Q: How long does it take to build a credible circularity metrics programme from scratch? A: Practitioners consistently report 12 to 18 months from initial scoping to reliable data output. The first 3 to 4 months involve mapping material flows and identifying data gaps. Months 4 through 8 focus on establishing data collection systems with suppliers and internal operations. The final phase, months 9 through 18, covers iterative measurement, validation against physical audits, and refinement of methodology. Companies that attempt to accelerate this timeline by relying heavily on proxy data often produce metrics that fail assurance review or, worse, drive incorrect strategic decisions.

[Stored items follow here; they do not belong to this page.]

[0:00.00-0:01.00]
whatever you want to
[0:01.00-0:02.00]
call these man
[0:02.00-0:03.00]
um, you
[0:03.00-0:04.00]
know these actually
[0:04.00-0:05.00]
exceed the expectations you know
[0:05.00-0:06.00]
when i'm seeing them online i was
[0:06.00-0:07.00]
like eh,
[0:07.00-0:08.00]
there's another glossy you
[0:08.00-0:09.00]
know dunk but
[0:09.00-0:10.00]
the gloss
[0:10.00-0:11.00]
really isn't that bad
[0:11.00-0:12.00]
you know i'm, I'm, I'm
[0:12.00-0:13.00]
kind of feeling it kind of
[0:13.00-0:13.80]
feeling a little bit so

Q: Which LCA database should we use, ecoinvent or GaBi (Sphera)? A: Both databases are scientifically rigorous and widely accepted. The practical choice often depends on geographic coverage (GaBi has historically stronger coverage of European and North American industrial processes, while ecoinvent has broader global coverage including developing economies), software compatibility (GaBi data integrates natively with GaBi software and SAP, while ecoinvent integrates with SimaPro and openLCA), and sector focus. Many experienced practitioners maintain licences for both databases and select datasets on a per-study basis. The critical point is consistency: once you select a database for a product category, maintain that choice across reporting periods to ensure year-over-year comparability.

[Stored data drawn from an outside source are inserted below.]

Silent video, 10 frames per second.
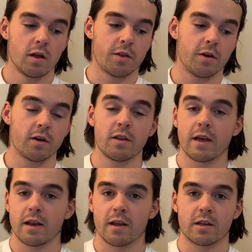Thirdly,
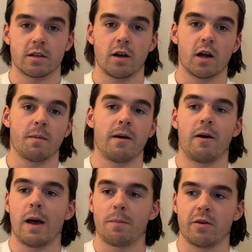I'd like to talk about
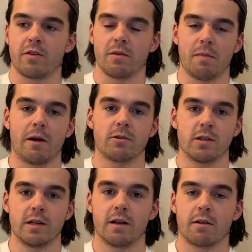Epperson
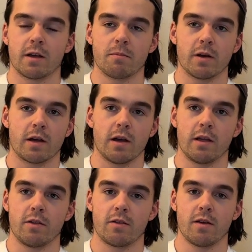Mountaineering
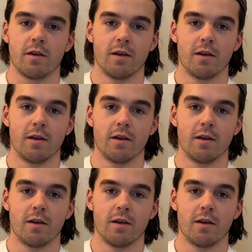because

Q: How do we handle the tension between circularity metrics and carbon footprint results? A: Report both metrics transparently and resist the temptation to optimise for one at the expense of the other. Establish decision rules that define which metric takes priority in specific contexts. For example, one interviewed practitioner's company uses a policy where circularity improvements are pursued only when the corresponding LCA shows no more than a 10% increase in lifecycle carbon impact. When trade-offs exceed that threshold, the decision escalates to a cross-functional review that weighs climate targets against resource efficiency goals. This structured approach prevents the "circularity washing" risk where high recycled content claims mask genuine environmental burden shifts.

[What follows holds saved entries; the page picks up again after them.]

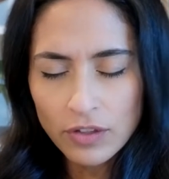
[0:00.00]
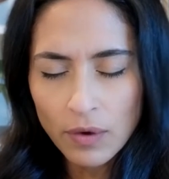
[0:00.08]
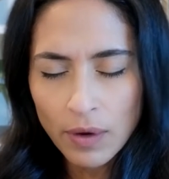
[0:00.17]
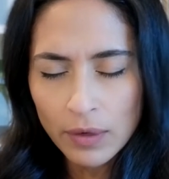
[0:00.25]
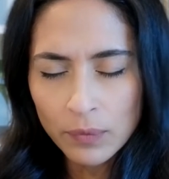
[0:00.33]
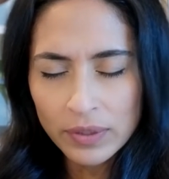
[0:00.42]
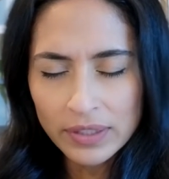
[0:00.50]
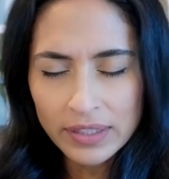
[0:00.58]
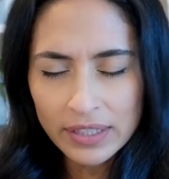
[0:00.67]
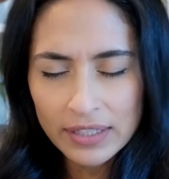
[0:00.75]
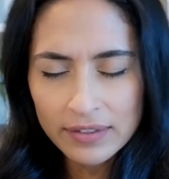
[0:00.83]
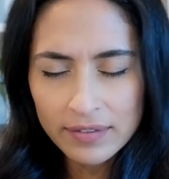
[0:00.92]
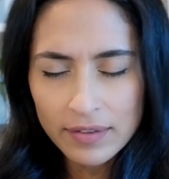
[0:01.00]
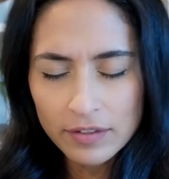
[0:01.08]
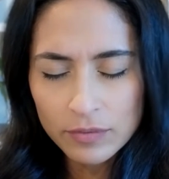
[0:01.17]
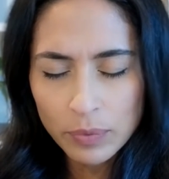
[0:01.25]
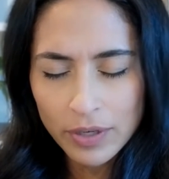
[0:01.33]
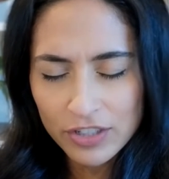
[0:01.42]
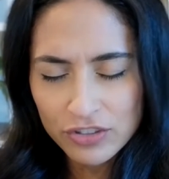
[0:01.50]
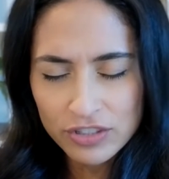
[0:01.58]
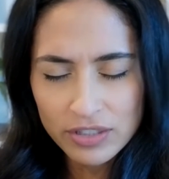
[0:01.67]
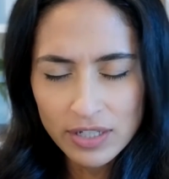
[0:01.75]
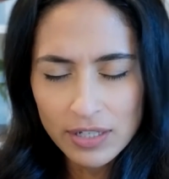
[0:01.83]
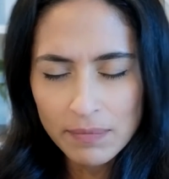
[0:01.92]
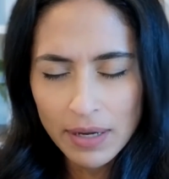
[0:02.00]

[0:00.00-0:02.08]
I release this pressure in my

Q: What is the biggest mistake companies make when starting circularity reporting? A: Measuring too many things at too fine a granularity before establishing basic material flow understanding. Multiple practitioners described organisations that attempted to calculate MCI scores for hundreds of SKUs simultaneously, producing a large volume of low-quality data that nobody trusted or used. A more effective approach is to start with 5 to 10 representative products or product families, invest in high-quality data for those, validate the results through physical audits and cross-checks, and then scale the methodology once it has been proven. Quality of measurement matters far more than breadth of coverage in the early stages.

Sources

  • Ellen MacArthur Foundation. (2025). Circularity Indicators: Programme Results and Methodology Update. Cowes, UK: Ellen MacArthur Foundation.
  • Circle Economy. (2025). The Circularity Gap Report 2025. Amsterdam: Circle Economy Foundation.
  • International Organization for Standardization. (2024). ISO 59020:2024 Circular Economy: Measuring and Assessing Circularity. Geneva: ISO.
  • Philips. (2025). Annual Report 2024: Environmental Profit and Loss Account and Circular Economy Performance. Amsterdam: Koninklijke Philips N.V.
  • Renault Group. (2025). Climate and Environment Report 2024: Circular Economy Metrics and Progress. Boulogne-Billancourt: Renault Group.
  • BASF. (2025). Battery Materials Digital Product Passport Pilot: Results and Methodology. Ludwigshafen: BASF SE.
  • European Commission. (2024). Product Environmental Footprint Category Rules: Status Report and Implementation Guidance. Brussels: Directorate-General for Environment.
  • Sphera. (2025). GaBi Database 2025 Release Notes: Coverage, Updates, and Methodology Changes. Chicago: Sphera Solutions, Inc.